Não demorou muito para que ele aparecesse na sala de jantar, arrumado para o primeiro dia de aula. Não podia negar, estava ansioso pelo início do novo semestre, afinal, isso significava novas matérias complementares em sua grade curricular.
— Linda gravata, querido — disse a mãe, dando um beijo na bochecha do filho e colocando as torradas na mesa. — Vai mesmo tentar entrar na equipe de T.I.? — O garoto apenas balançou a cabeça em confirmação, já que estava com a boca cheia de torrada. — Certo, então vai lá e mostra para aqueles nerds quem é que manda — falou, guardando um sorriso sutil, sabendo que o filho reclamaria do termo usado para se referir aos membros do clube, mas não se importou. Achava fofo quando conseguia tirar o filho de sua habitual calmaria.
— Mãe, eu já te expliquei que... — foi imediatamente interrompido pela mãe, que completou a frase do filho enquanto revirava os olhos.

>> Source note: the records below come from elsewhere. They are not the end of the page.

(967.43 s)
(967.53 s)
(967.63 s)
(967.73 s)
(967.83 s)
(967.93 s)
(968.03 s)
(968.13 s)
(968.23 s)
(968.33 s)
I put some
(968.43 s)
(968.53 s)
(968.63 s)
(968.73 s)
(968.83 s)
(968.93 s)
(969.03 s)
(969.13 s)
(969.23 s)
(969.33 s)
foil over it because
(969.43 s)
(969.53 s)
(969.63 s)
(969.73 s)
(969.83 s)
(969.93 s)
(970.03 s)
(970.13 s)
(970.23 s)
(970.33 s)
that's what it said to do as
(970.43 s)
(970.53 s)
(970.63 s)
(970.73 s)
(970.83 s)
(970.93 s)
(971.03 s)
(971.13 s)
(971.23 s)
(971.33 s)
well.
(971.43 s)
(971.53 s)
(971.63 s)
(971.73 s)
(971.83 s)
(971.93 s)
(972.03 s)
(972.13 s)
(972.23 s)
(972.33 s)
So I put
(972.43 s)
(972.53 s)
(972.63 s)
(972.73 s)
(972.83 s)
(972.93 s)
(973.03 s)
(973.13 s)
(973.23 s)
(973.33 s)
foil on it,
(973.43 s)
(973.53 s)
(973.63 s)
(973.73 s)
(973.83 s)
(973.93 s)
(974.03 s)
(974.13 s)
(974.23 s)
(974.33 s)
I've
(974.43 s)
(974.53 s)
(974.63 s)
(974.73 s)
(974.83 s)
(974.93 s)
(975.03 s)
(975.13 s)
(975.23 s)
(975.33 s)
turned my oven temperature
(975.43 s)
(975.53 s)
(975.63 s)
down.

— “Nerd” não é uma palavra legal, eu sei, eu sei. Só estou te provocando, querido. Olha, estou indo para o hospital e devo chegar umas 22h. Por que não aproveita a noite com seus amigos no Joey’s? Você passou tanto tempo em casa trabalhando naquele seu projeto, deveria se divertir um pouco — sempre foi um desejo da senhorita McGee que o filho aproveitasse mais a juventude, afinal, tinha 16 anos e vivia recluso em seu porão testando novos códigos e circuitos para suas máquinas. — Pensa nisso, ok? Estou indo. Até mais tarde, filho. Eu te amo.

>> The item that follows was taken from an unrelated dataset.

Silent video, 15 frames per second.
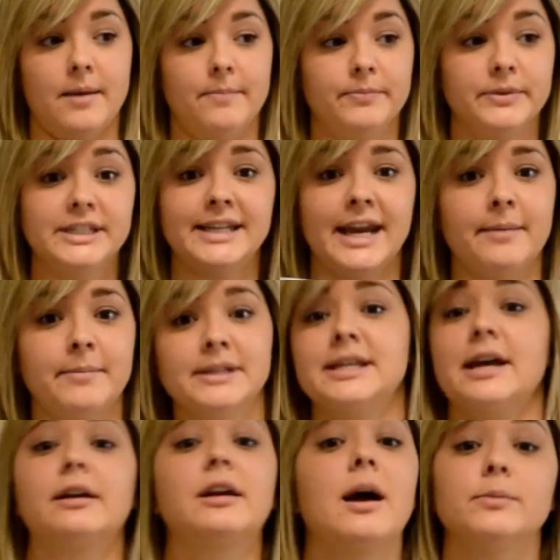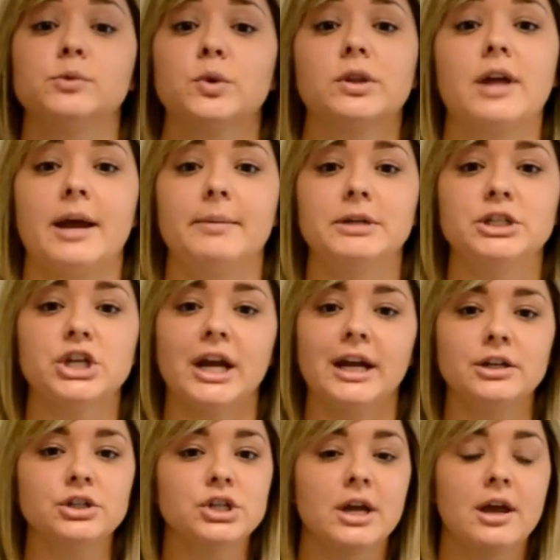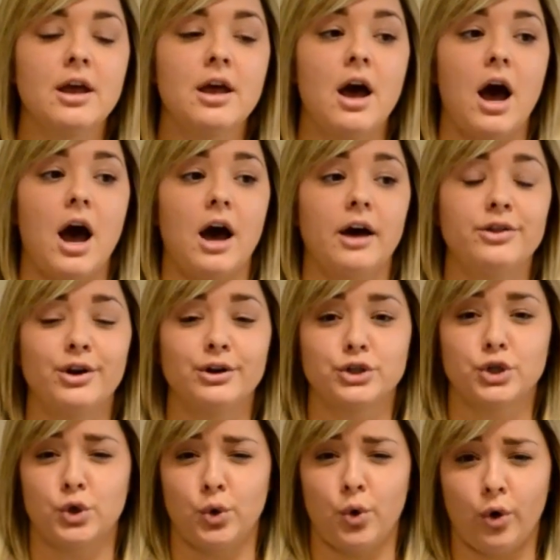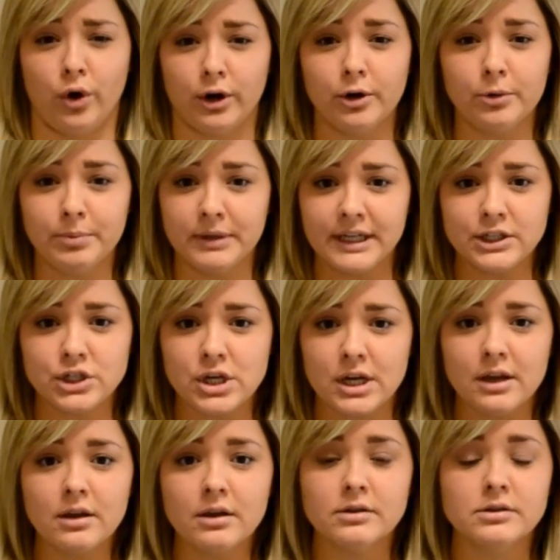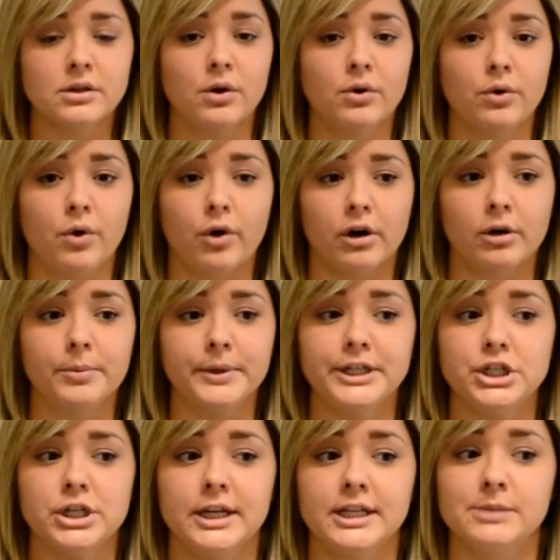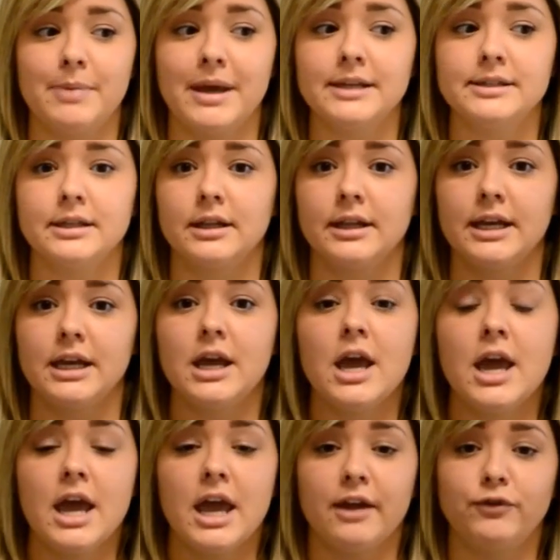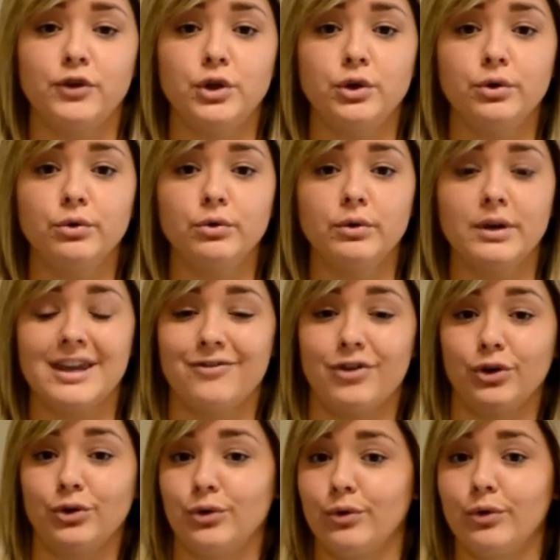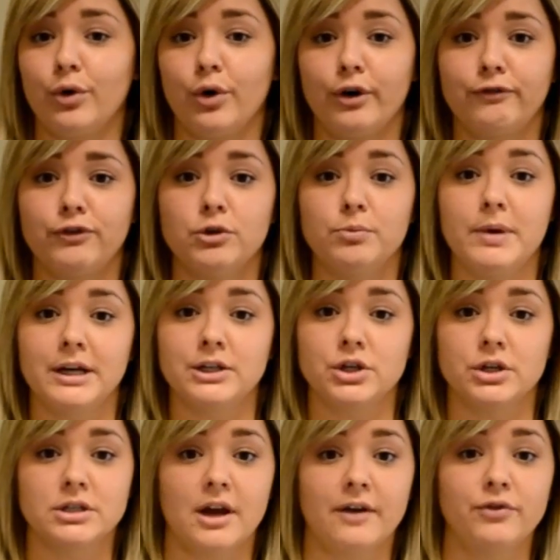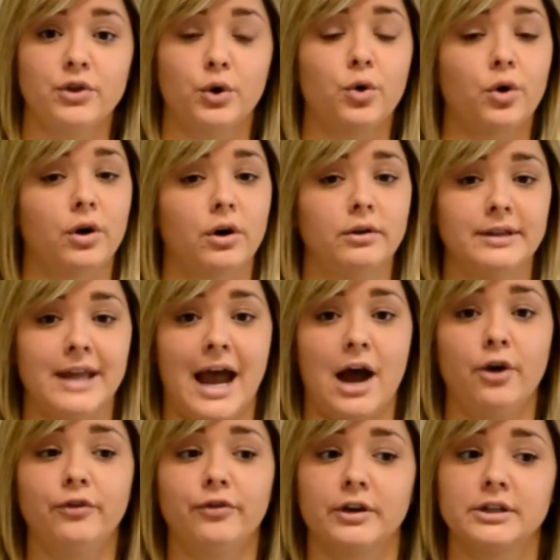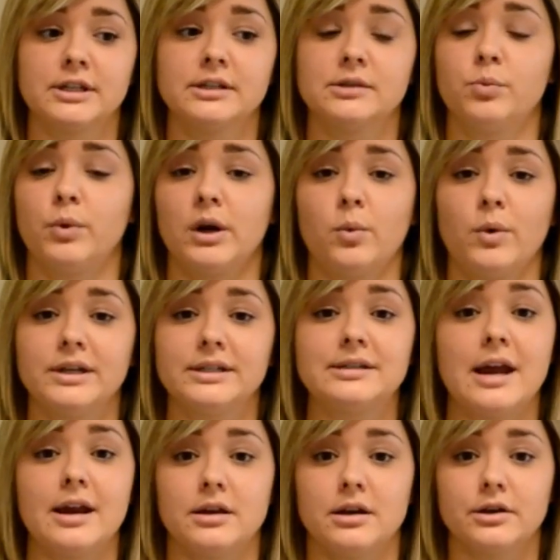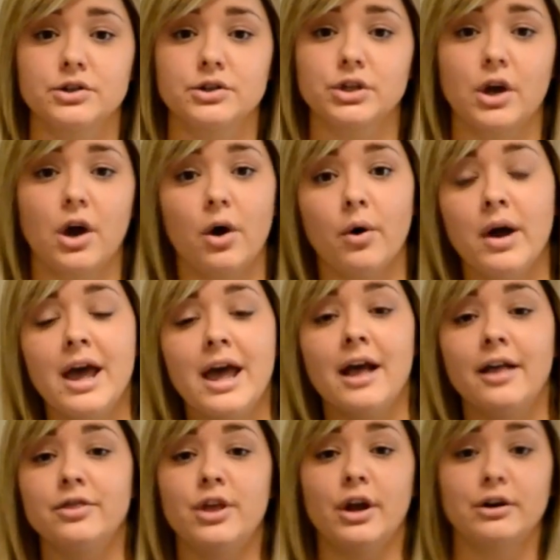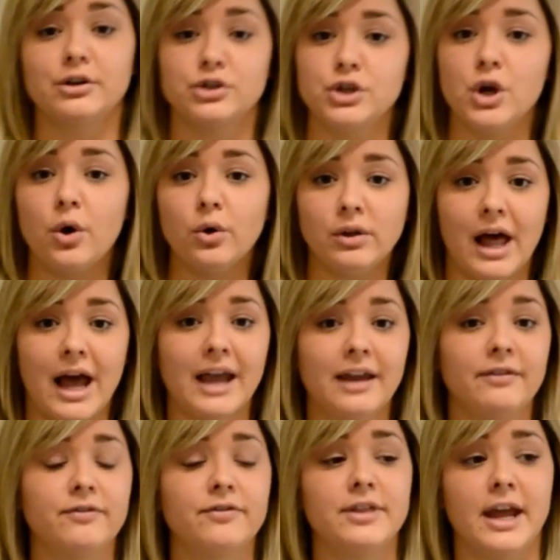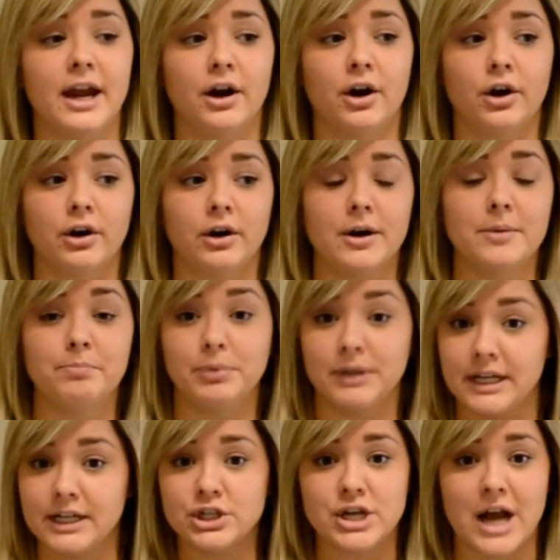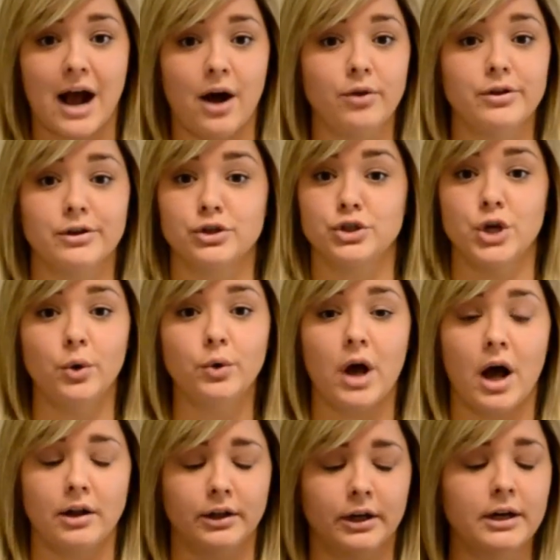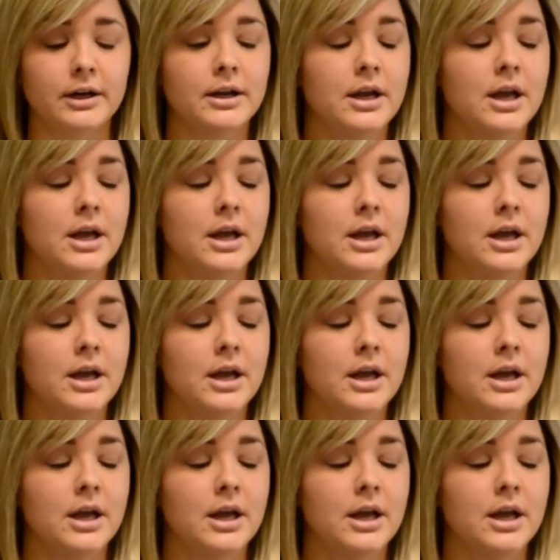statements that comes with climate change. There's coral bleaching. So coral bleaching is basically, if you even Google a few pictures of the coral now versus what it was 10 years ago, there's no life, they're bleached out, there's no color.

Pouco tempo depois de sua mãe se despedir, Jaden saiu de casa com seu skate, rumo ao colégio. Para ele, era um alívio ver as ruas novamente asfaltadas. Depois da guerra contra as forças malignas do Lord Zedd, a destruição tomou conta. As ruas estavam repletas de destroços e crateras, mas, graças ao trabalho duro de todos os moradores das redondezas, a cidade finalmente estava voltando aos eixos, e ele poderia novamente contar com a companhia de seu maior parceiro de quatro rodas.